No funeral services were held in keeping with his wishes and subsequently he was cremated at Oakwoods Cemetery in his adopted mid-western city. The Permanent (Old-Timers) Committee held an impromptu meeting at his November memorial service and inducted Landis (#28) into the Hall of Fame, of which he had been an ardent supporter.
The jagged, angular scrawl of the right-handed Kenesaw M. Landis might be confused with the illegible autographs of modern players today if not for the utilization of the fountain pen. Typically, he would speed through his entire name darting upward only lifting his pen to apply the below the baseline period and dash punctuations. The best way to visualize the "K" is refer to the same letter formed by President "K"ennedy. At best, it could be mistaken for a thin capital "A". What followed in his birth name after the closed loop "e" was a series of evenly-spaced, pointed (almost wave-like) humps.

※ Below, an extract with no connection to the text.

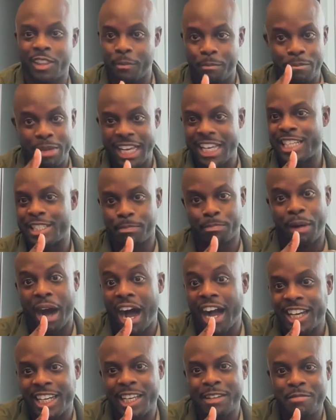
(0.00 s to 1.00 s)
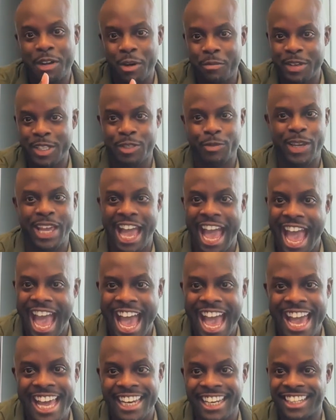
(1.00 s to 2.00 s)
the biggest bonding moments we
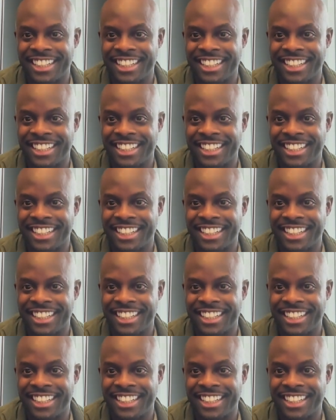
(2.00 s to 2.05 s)
had.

These diminutive characters were less than one-fifth the size of his initial capital letter. A downsized "M" with three even humps introduced the connected, larger, virtually printed capital "L". The lower case "a" would vary in formation between a small bump and an open topped "u" configuration. A long connector stroke was his idea of an "n" leading into a bottom open-loop "d" and a retraced upper-loop. The "i" can be distinguished due to the favored-to-the-right dash above just before completing the "s" that tailed inward with a straight or curled terminal stroke. In more legible examples, reserved for autograph requests, he made a more deliberate attempt to form conventional letters but the flow remained consistent. These versions are less terrifying to authenticate.

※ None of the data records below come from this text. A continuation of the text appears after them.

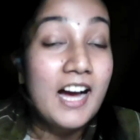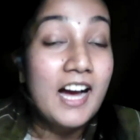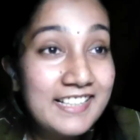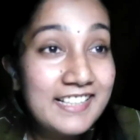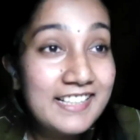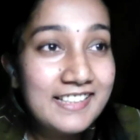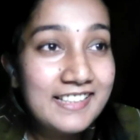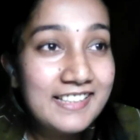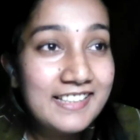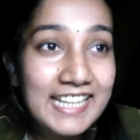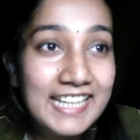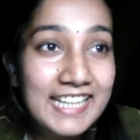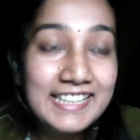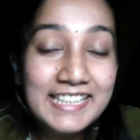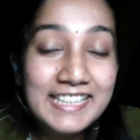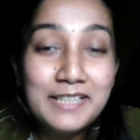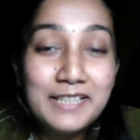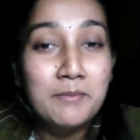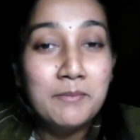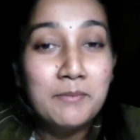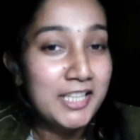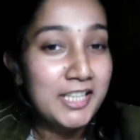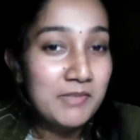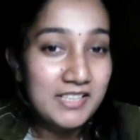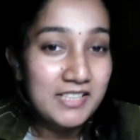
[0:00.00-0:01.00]
the
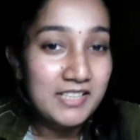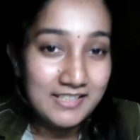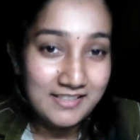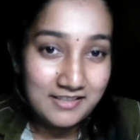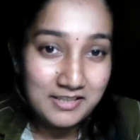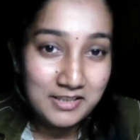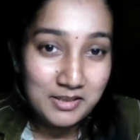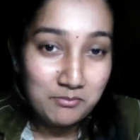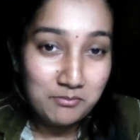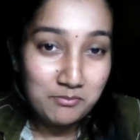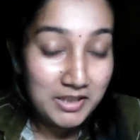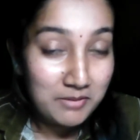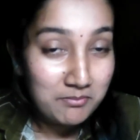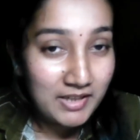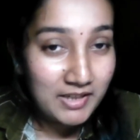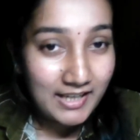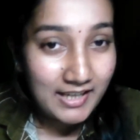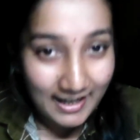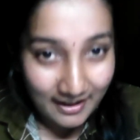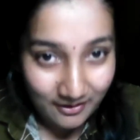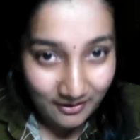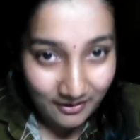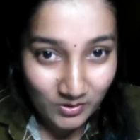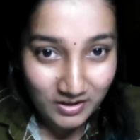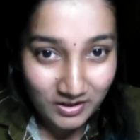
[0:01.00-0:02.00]
mathematics stream in my
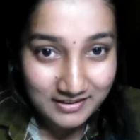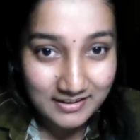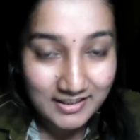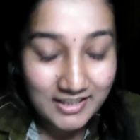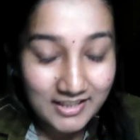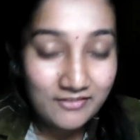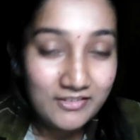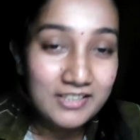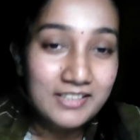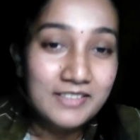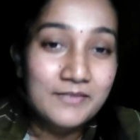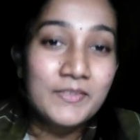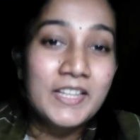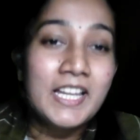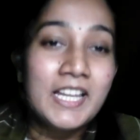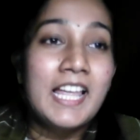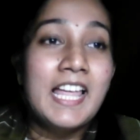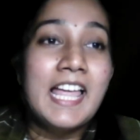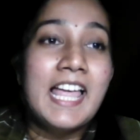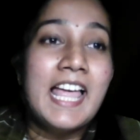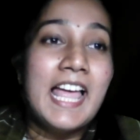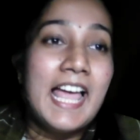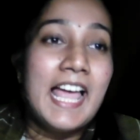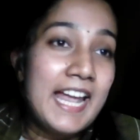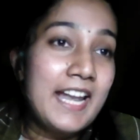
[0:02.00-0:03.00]
advanced level.
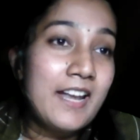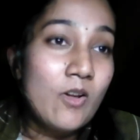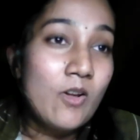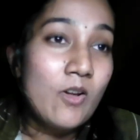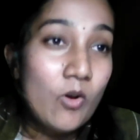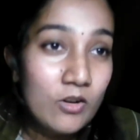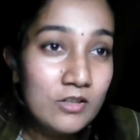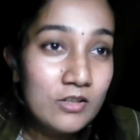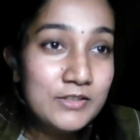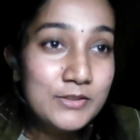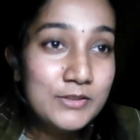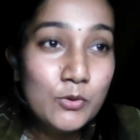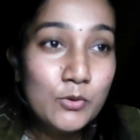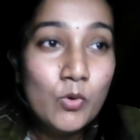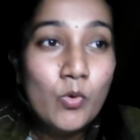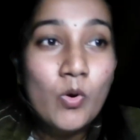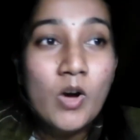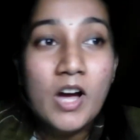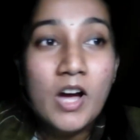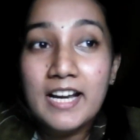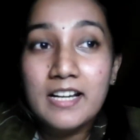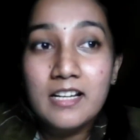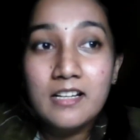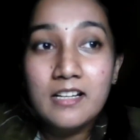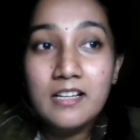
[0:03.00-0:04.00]
And also
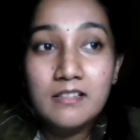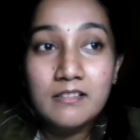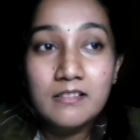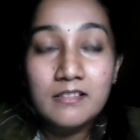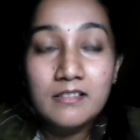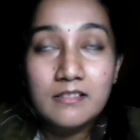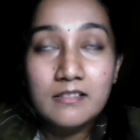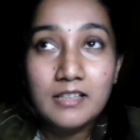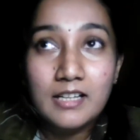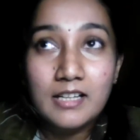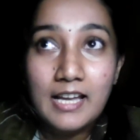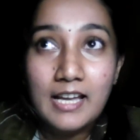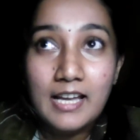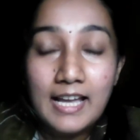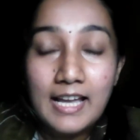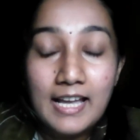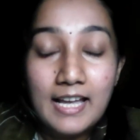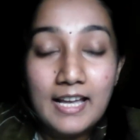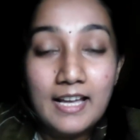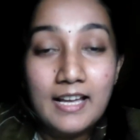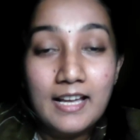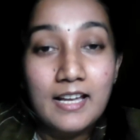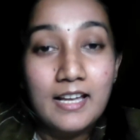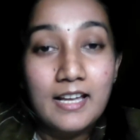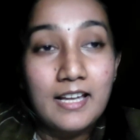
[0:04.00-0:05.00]
I didn't
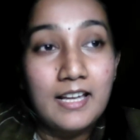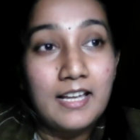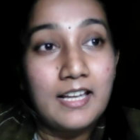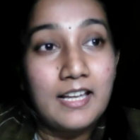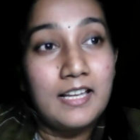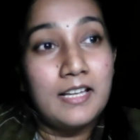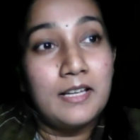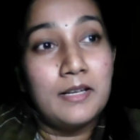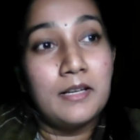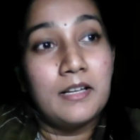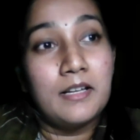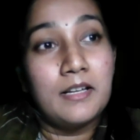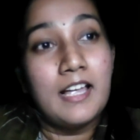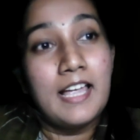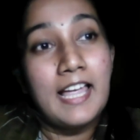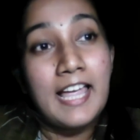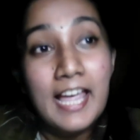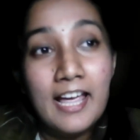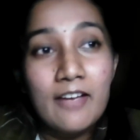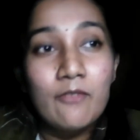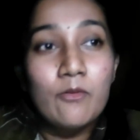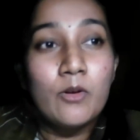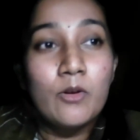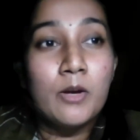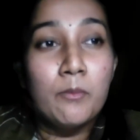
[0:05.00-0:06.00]

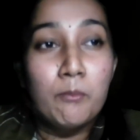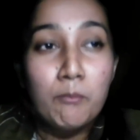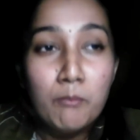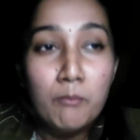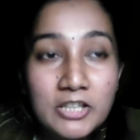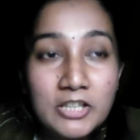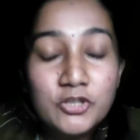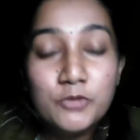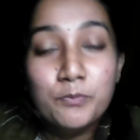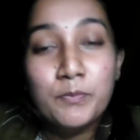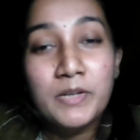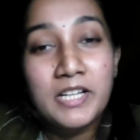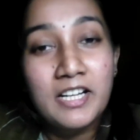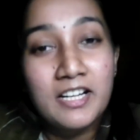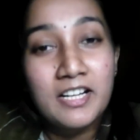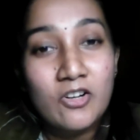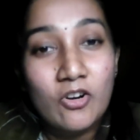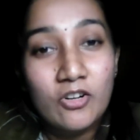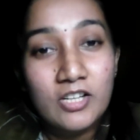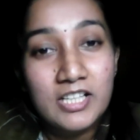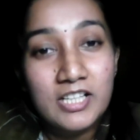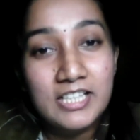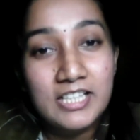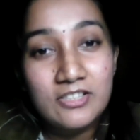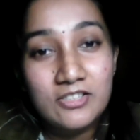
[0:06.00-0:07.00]
have a much better
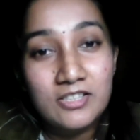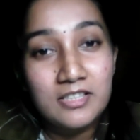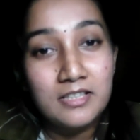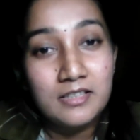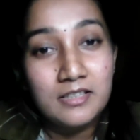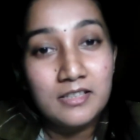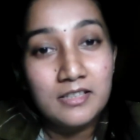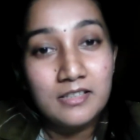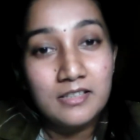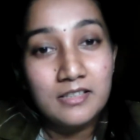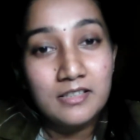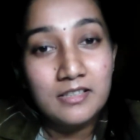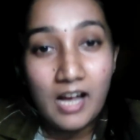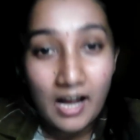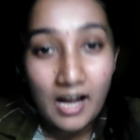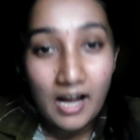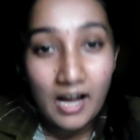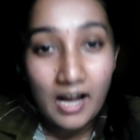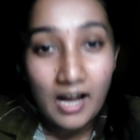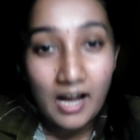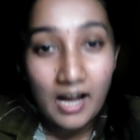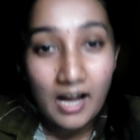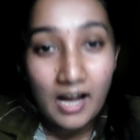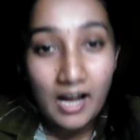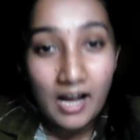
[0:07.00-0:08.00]
knowledge in
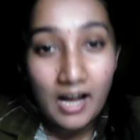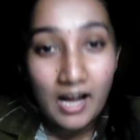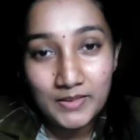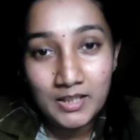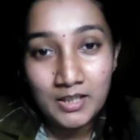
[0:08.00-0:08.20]
IT.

Judicial or baseball letterhead are the two mediums where his signature is most commonly found in the hobby. Starting at $500 for one of basic content, Landis's correspondence would reflect his outspoken arrogance and righteous facade. Many of these surviving drafts were artifacts that were uncovered from a Detroit Tiger organization house cleaning. The most desirable letters extant are those which mention Joe Jackson. Occasionally, a postmarked government postcard ($900) surfaces and he might date or inscribe these with a more legible version of his autograph. Only two personal canceled checks (name your price) have graced the collections of their proud owners. High quality studio photographs of his craggy-face bust are a real treasure and expect to part with a minimum of $2000. Signed gum cards and Albertype or Artvue Hall of Fame Plaque postcards (are you paying attention PA auction house?) are impossible to have been signed.
Once in a blue moon, a single signed baseball ($4000 for anything decent) sneaks into the marketplace, but beware of the black market forgeries that are omnipresent. I would stay clear of any 1939 Hall of Fame induction ball signed by Landis and all of the charter inductees. Also, run the other way (better yet sprint) from first day of issue commemorative covers signed by the same. Signed wire service photographs are a primary target for the counterfeiters. My personal best memory is the one offered on eBay that was penned over an image of Ford Frick... I guess they do share a resemblance.